India has been ranked a low 131 out of 167 nations on a global index that measures the level of information and communication technology access, even as the number of households with Internet and computer has increased in the country over the last five years.
UN International Telecommunications Union’s flagship annual Measuring the Information Society Report said that globally 3.2 billion people are now online, representing 43.4 per cent of the world’s population, while mobile-cellular subscriptions have reached almost 7.1 billion worldwide, with over 95 per cent of the global population now covered by a mobile-cellular signal.
The report also notes that the 167 economies included in the ITU’s ICT Development Index (IDI) improved their IDI values between 2010 and 2015 – meaning that levels of information and communication technology (ICT) access, use and skills continue to improve all around the world.
India is ranked 131st in the IDI 2015 rank, dropping six notches from the IDI rank in 2010.
The report said the Asia-Pacific is the most diverse region in terms of ICT development, reflecting stark differences in levels of economic development.
Six economies in the region – including the South Korea, Hong Kong and Japan – have IDI rankings in the top twenty of the global distribution.
However, the region also includes ten of the Index’s least connected countries, including India, Pakistan, Bangladesh and Afghanistan.
South Korea is ranked at the top of IDI which is a composite measurement that ranks 167 countries according to their level of ICT access, use and skills.
South Korea is closely followed by Denmark and Iceland, in second and third place.
The IDI top 30 ranking includes countries from Europe and high-income nations from other regions including Australia, Bahrain, Barbados, Canada, Hong Kong, Japan, Macao, New Zealand, Singapore and the United States.
The report however noted that India’s mobile-cellular telephone subscriptions per 100 inhabitants was 74.48 in 2014 growing from 62.4 in 2010.
The percentage of households with computer in India was 13 per cent in 2014, more than doubling from 6. 1 per cent in 2010, while the percentage of households with Internet access was 15.33, growing three-fold from 4.2 in 2010.
Further the percentage of individuals using the Internet is grew to 18 per cent in 2014 from 7.5 per cent in 2010 in the country.
The report found that by the end of this year, 46 percent of households globally will have Internet access at home, up from 44 per cent last year and just 30 per cent five years ago, in 2010.
In the developed world, 81.3 per cent of households now have home Internet access, compared to 34.1 per cent in the developing world, and just 6.7 per cent in the 48 UN-designated Least Developed Countries (LDCs).

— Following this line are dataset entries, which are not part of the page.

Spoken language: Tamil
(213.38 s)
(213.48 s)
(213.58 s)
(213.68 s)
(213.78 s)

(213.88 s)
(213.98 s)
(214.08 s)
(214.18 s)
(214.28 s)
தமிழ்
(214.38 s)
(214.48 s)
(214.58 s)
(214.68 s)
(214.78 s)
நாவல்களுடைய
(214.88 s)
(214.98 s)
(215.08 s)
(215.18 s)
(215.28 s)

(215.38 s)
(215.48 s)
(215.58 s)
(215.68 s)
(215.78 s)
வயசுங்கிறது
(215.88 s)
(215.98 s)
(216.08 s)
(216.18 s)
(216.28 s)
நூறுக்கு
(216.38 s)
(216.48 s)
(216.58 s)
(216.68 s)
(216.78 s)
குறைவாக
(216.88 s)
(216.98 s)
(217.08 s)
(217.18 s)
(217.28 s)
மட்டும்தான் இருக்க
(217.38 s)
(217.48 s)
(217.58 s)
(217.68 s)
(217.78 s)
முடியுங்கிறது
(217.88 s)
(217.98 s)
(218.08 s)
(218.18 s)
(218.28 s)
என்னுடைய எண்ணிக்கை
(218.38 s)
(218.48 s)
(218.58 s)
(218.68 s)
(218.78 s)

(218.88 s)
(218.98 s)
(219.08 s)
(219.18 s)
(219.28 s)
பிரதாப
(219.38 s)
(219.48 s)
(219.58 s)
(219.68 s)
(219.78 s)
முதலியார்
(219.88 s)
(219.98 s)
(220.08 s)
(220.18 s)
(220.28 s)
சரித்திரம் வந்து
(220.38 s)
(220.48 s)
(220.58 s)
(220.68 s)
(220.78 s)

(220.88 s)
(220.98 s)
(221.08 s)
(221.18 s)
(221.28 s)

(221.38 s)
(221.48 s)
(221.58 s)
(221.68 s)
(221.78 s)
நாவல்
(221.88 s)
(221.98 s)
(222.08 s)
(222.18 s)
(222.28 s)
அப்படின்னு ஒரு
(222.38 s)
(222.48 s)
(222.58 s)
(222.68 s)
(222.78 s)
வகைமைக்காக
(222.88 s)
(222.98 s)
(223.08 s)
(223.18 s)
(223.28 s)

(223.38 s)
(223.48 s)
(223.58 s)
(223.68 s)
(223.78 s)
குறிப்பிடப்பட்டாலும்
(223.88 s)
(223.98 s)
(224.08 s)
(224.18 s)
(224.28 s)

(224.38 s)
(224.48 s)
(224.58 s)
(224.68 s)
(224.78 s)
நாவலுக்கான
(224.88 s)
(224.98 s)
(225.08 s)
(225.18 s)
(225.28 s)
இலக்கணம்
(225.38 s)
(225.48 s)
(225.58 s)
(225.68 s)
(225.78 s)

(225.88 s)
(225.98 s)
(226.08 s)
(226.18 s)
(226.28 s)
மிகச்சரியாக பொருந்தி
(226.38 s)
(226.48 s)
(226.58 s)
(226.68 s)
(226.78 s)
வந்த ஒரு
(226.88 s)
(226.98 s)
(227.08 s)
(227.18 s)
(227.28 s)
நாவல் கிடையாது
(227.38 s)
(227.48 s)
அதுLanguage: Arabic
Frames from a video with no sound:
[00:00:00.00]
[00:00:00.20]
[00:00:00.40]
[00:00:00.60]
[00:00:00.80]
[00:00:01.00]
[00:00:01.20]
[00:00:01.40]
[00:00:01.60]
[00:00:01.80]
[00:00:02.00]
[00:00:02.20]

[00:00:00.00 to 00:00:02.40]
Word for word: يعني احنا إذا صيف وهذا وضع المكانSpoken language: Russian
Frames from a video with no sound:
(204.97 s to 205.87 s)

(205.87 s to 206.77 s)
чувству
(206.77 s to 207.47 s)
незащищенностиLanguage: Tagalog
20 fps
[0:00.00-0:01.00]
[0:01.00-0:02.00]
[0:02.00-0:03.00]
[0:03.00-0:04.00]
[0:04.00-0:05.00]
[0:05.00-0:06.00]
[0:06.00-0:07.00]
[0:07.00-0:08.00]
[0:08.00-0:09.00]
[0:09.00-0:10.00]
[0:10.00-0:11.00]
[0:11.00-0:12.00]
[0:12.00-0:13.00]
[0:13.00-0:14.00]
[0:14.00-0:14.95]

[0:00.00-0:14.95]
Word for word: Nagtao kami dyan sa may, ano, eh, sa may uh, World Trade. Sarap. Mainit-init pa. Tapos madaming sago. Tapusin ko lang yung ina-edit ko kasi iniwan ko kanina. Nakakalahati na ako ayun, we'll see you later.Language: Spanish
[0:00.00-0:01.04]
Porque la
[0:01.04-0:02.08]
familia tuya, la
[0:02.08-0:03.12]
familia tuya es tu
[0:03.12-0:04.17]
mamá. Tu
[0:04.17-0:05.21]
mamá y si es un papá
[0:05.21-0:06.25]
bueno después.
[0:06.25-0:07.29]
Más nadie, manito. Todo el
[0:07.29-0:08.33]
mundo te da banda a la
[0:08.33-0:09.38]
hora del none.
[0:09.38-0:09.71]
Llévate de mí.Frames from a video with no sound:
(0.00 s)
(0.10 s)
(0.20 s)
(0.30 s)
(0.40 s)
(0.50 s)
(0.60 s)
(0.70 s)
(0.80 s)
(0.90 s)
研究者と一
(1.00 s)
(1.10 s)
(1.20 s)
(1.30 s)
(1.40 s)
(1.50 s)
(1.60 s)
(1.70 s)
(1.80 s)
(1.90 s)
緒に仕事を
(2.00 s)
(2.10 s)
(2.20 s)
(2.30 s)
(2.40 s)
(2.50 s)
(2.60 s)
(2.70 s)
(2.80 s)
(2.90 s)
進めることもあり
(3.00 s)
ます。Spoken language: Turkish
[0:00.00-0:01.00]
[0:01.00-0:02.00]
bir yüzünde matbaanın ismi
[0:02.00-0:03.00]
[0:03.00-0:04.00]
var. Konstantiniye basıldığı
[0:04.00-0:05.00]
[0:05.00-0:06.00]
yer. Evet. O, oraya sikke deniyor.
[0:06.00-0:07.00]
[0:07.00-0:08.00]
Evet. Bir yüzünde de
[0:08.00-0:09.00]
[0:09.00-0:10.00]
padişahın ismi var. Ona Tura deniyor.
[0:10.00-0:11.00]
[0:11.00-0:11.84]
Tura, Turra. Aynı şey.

Data also showed that growth in Internet use has slowed down, posting 6.9 per cent global growth in 2015, after 7.4 per cent growth in 2014.
Nonetheless, the number of Internet users in developing countries has almost doubled in the past five years (2010-2015), with two thirds of all people online now living in the developing world.
The fastest growth continues to be seen in mobile broadband, with the number of mobile-broadband subscriptions worldwide having grown more than four-fold in five years, from 0.8 billion in 2010 to an estimated 3.5 billion in 2015.
The number of fixed-broadband subscriptions has risen much more slowly, to an estimated 0.8 billion today.
Over 95 per cent of the global population is now covered by mobile-cellular services, meaning that there are still an estimated 350 million people worldwide who live in places which are still out of reach of a mobile network – a figure that has dropped from 450 million a year ago.
The report notes that the proportion of households projected to have Internet access in 2020 will reach 56% adding that more needs to be done to increase the number of Internet users.